Collected data entries
****

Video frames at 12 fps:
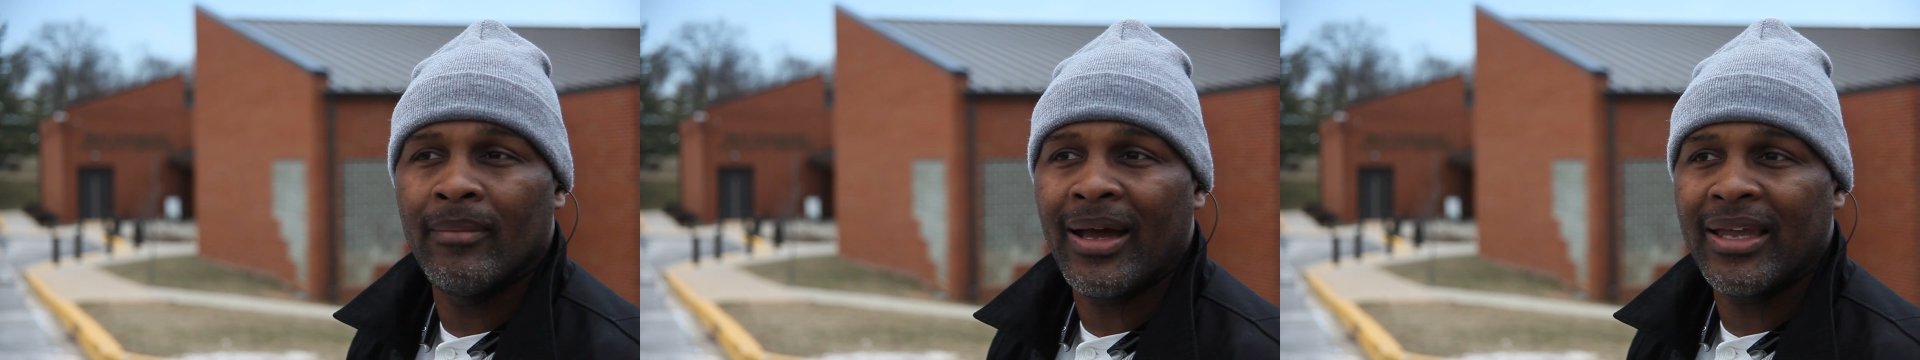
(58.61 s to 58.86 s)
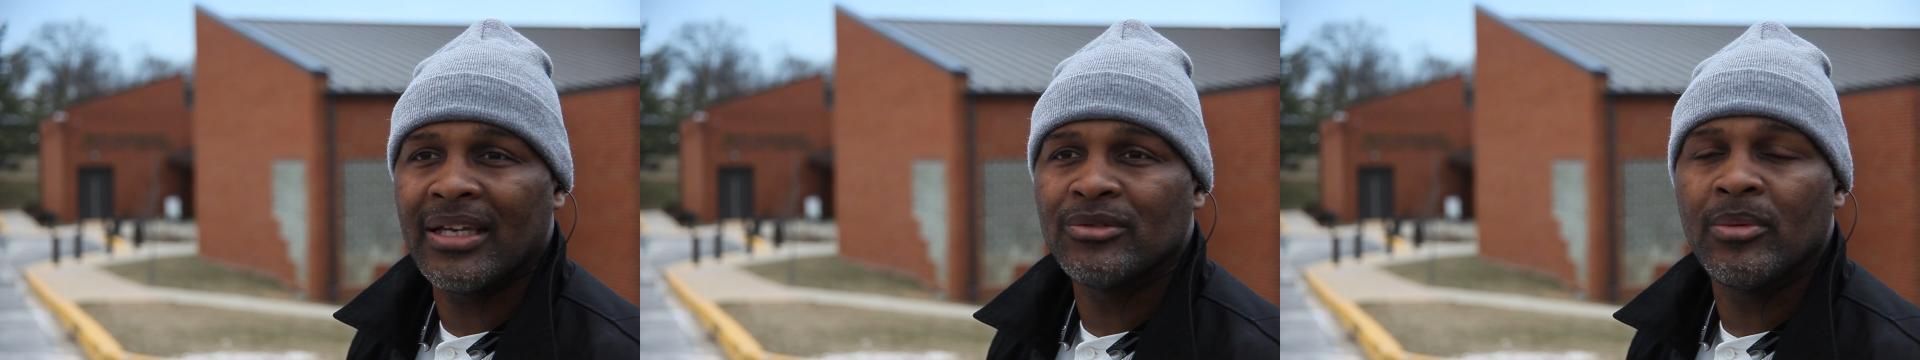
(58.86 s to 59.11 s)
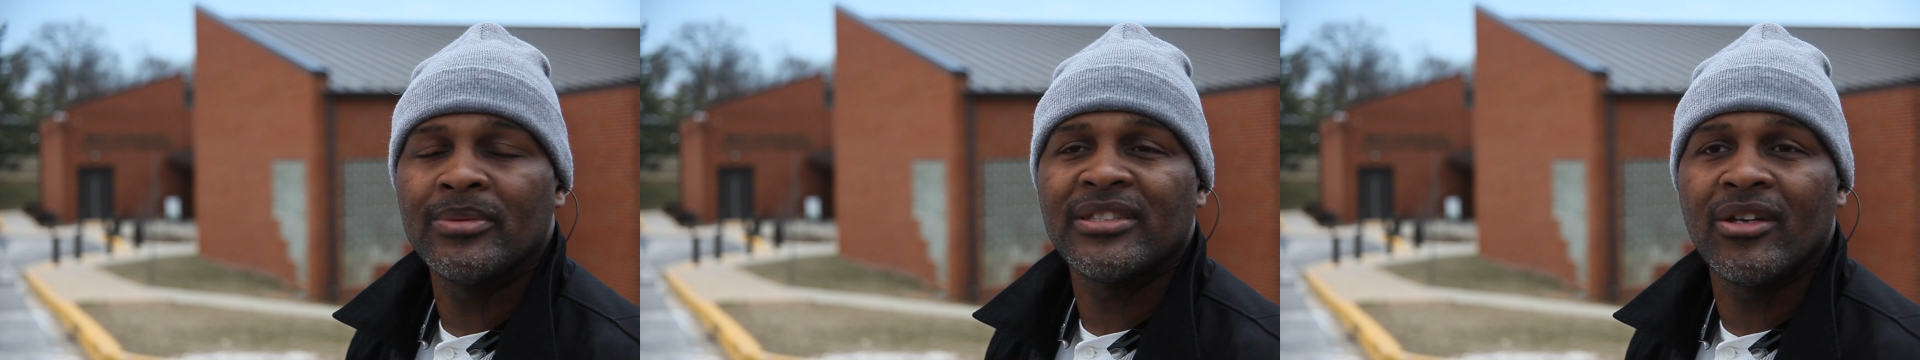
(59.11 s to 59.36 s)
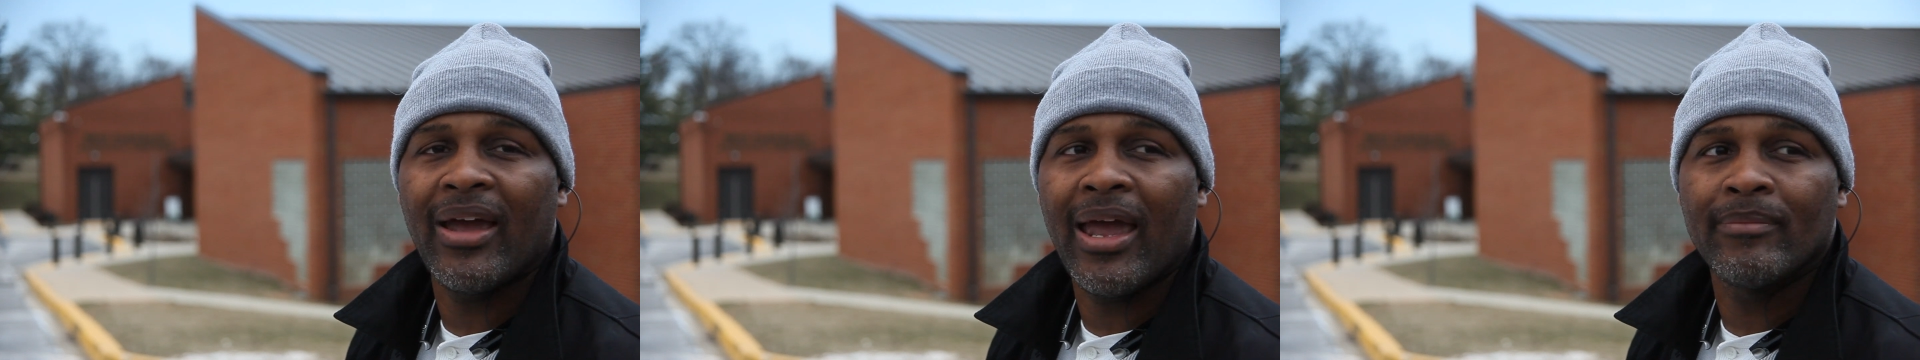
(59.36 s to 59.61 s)
I guess we were
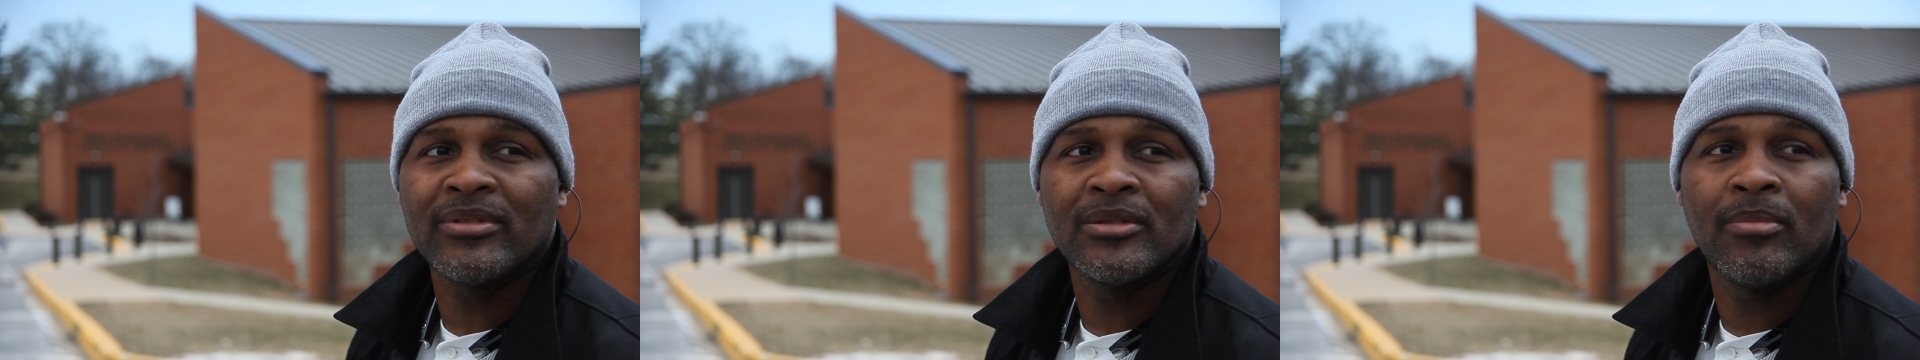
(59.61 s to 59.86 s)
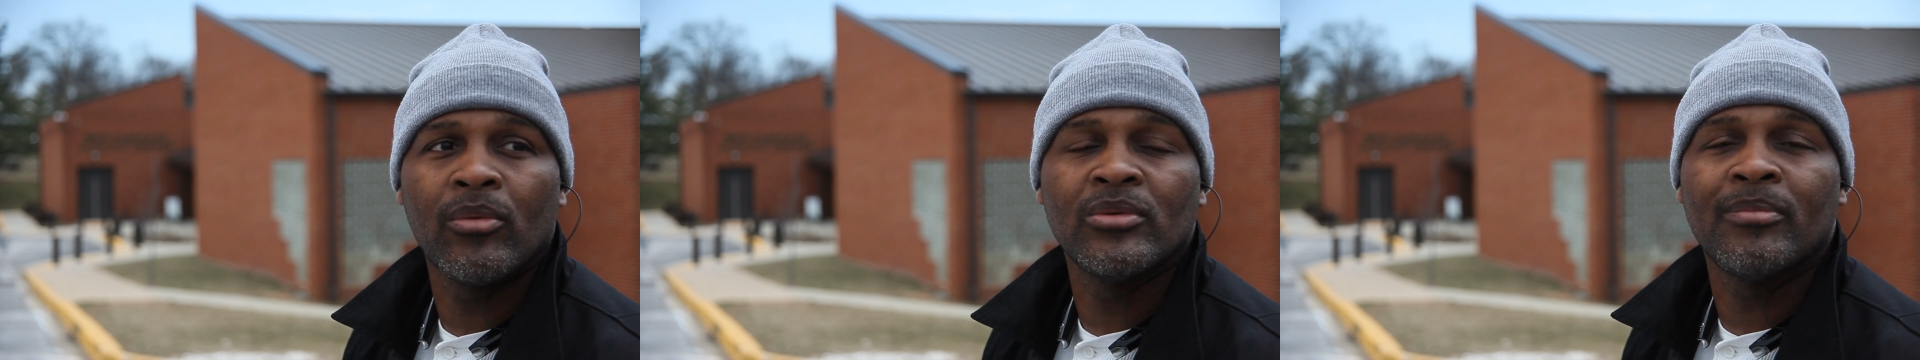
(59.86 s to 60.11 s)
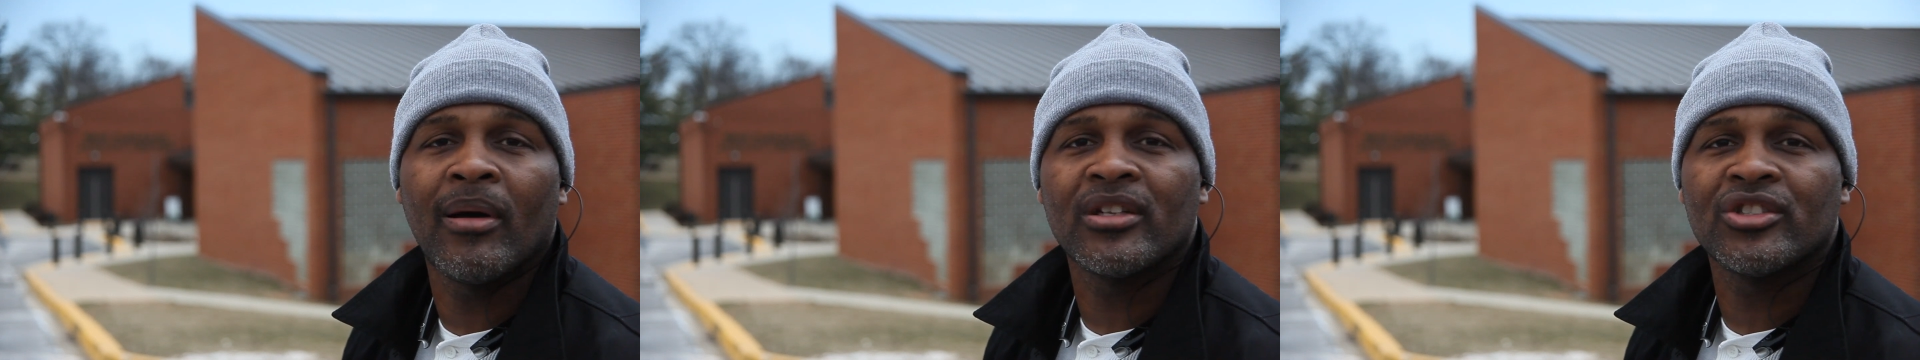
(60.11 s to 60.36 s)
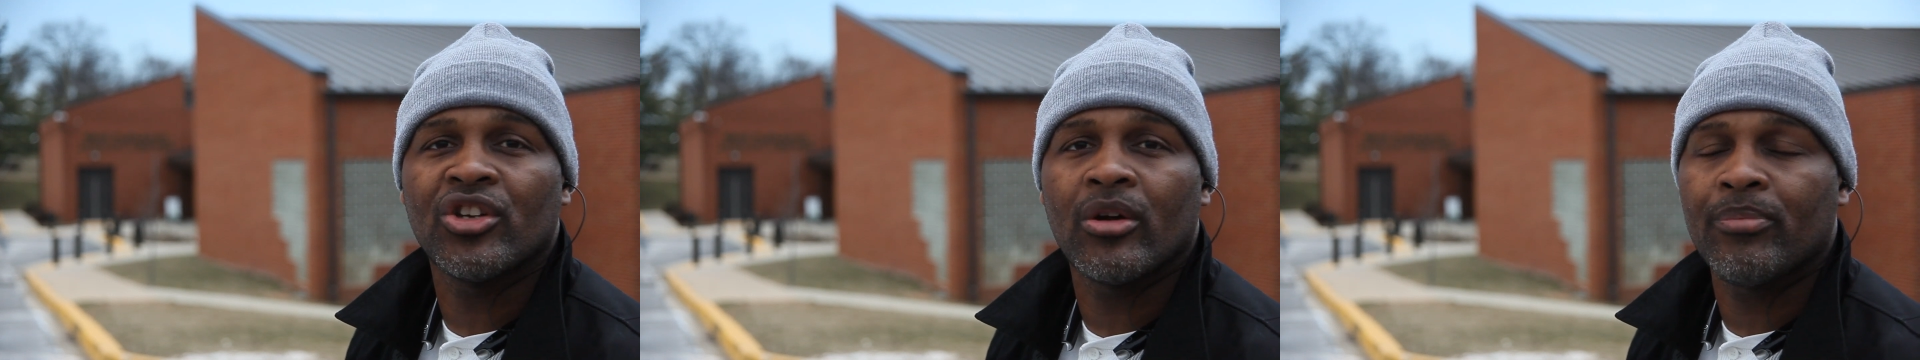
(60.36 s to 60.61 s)
still amateurs, but we were about
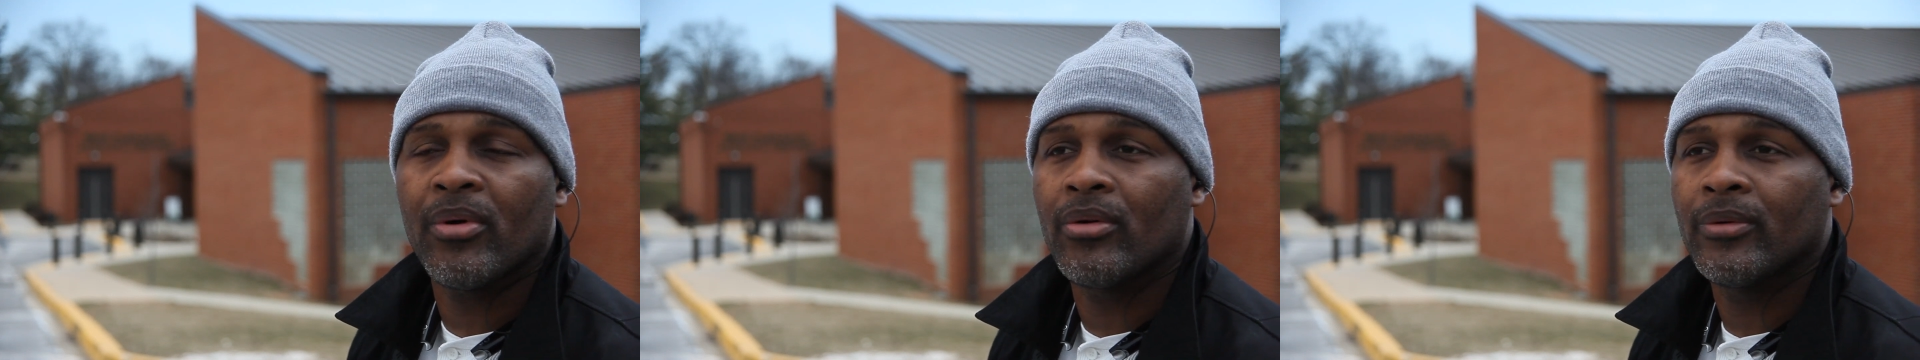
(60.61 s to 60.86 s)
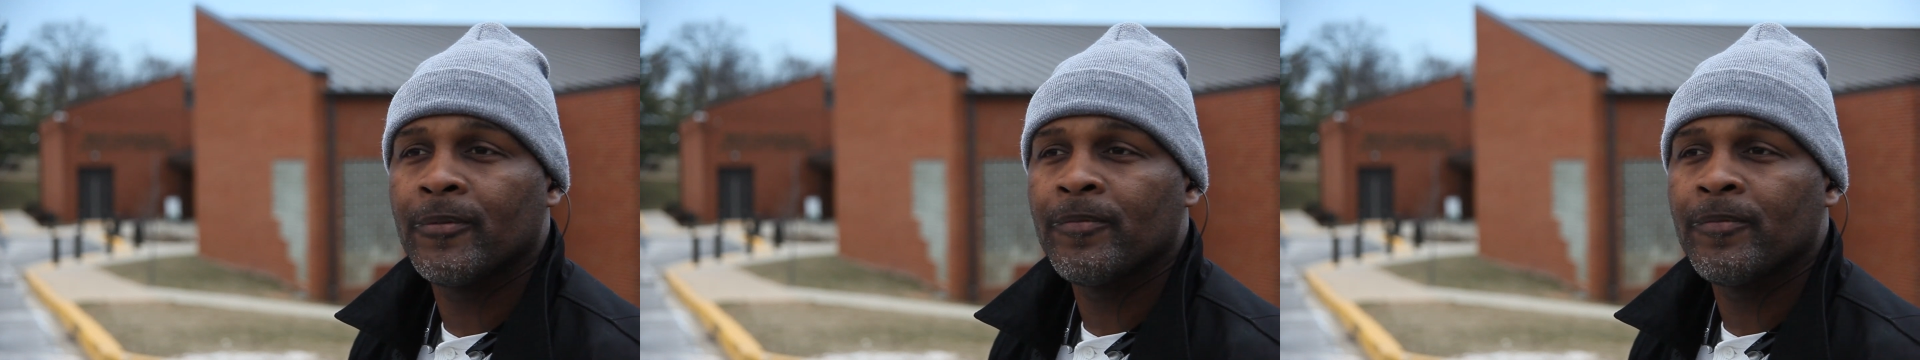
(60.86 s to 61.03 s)
to turn pro.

****

--- Exercise objective ---
Pictures stay out; the entries above are to be output exactly as given.

--- Output of the exercise ---
Video frames at 12 fps:
(58.61 s to 58.86 s)
(58.86 s to 59.11 s)
(59.11 s to 59.36 s)
(59.36 s to 59.61 s)
I guess we were
(59.61 s to 59.86 s)
(59.86 s to 60.11 s)
(60.11 s to 60.36 s)
(60.36 s to 60.61 s)
still amateurs, but we were about
(60.61 s to 60.86 s)
(60.86 s to 61.03 s)
to turn pro.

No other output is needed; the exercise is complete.